== Stored items ==

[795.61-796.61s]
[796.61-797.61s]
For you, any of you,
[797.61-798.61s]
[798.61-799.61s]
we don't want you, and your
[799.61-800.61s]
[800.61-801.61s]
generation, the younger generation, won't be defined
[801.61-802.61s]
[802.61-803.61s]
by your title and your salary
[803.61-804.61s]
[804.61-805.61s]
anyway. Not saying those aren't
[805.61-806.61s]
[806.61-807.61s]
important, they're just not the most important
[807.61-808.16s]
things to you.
...
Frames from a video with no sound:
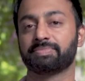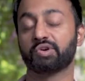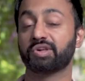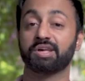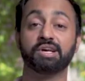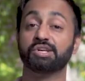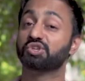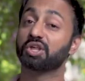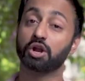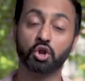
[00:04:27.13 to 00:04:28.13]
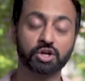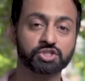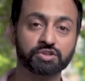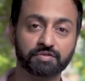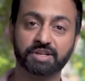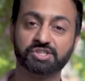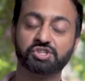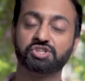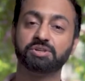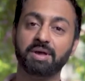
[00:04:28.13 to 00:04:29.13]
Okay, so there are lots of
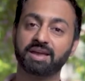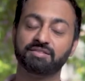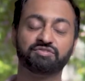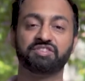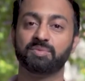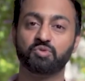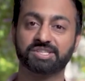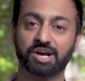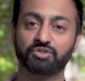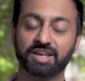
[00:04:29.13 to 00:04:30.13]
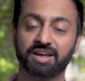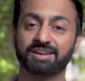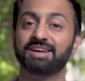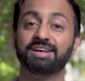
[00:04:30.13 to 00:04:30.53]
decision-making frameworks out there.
* * *
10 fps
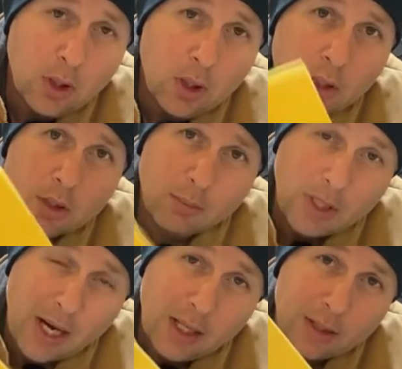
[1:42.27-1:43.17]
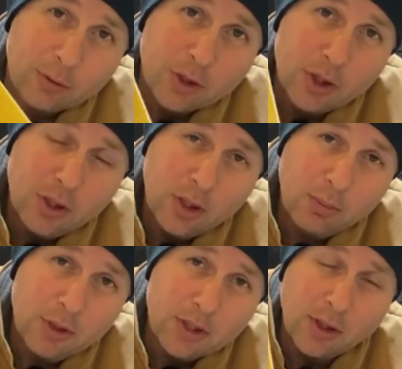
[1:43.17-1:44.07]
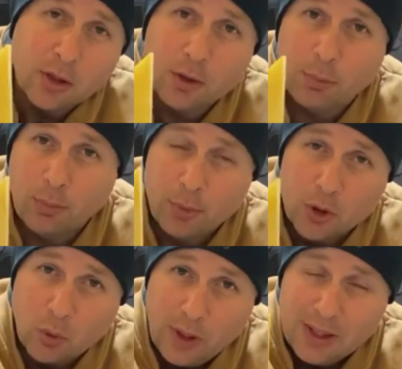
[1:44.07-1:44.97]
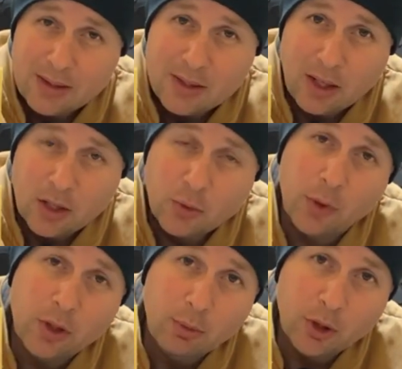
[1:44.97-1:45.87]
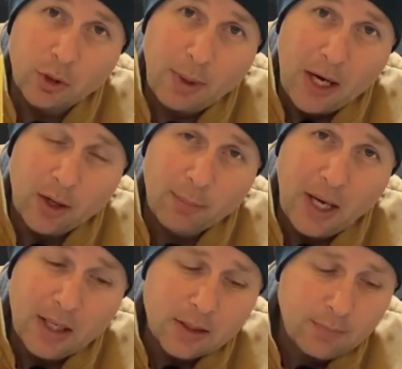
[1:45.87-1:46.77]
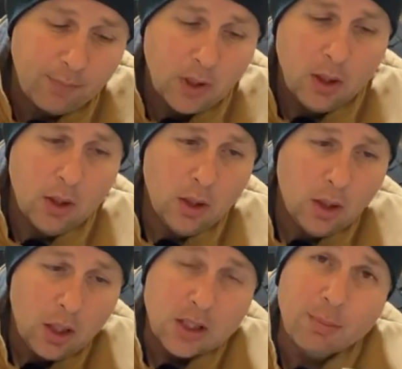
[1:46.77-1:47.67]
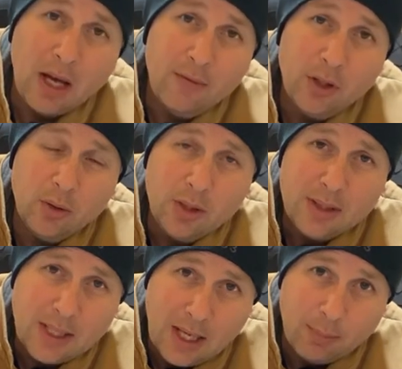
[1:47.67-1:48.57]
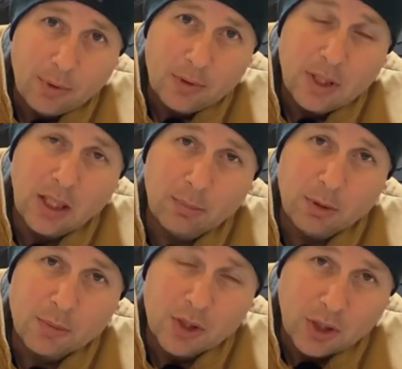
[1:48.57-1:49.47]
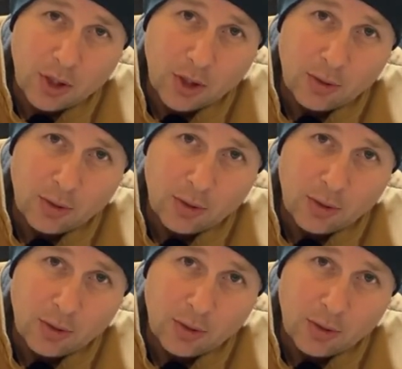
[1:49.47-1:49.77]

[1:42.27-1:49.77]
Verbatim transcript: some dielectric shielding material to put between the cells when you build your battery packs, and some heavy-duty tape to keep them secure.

== Task statement ==
The line holding "[1:47.67-1:48.57]" starts the copy and the line holding "Verbatim transcript: some" ends it. Repeat those two lines above and all between them exactly, leaving out pictures.

== Response to the exercise ==
[1:47.67-1:48.57]
[1:48.57-1:49.47]
[1:49.47-1:49.77]

[1:42.27-1:49.77]
Verbatim transcript: some dielectric shielding material to put between the cells when you build your battery packs, and some heavy-duty tape to keep them secure.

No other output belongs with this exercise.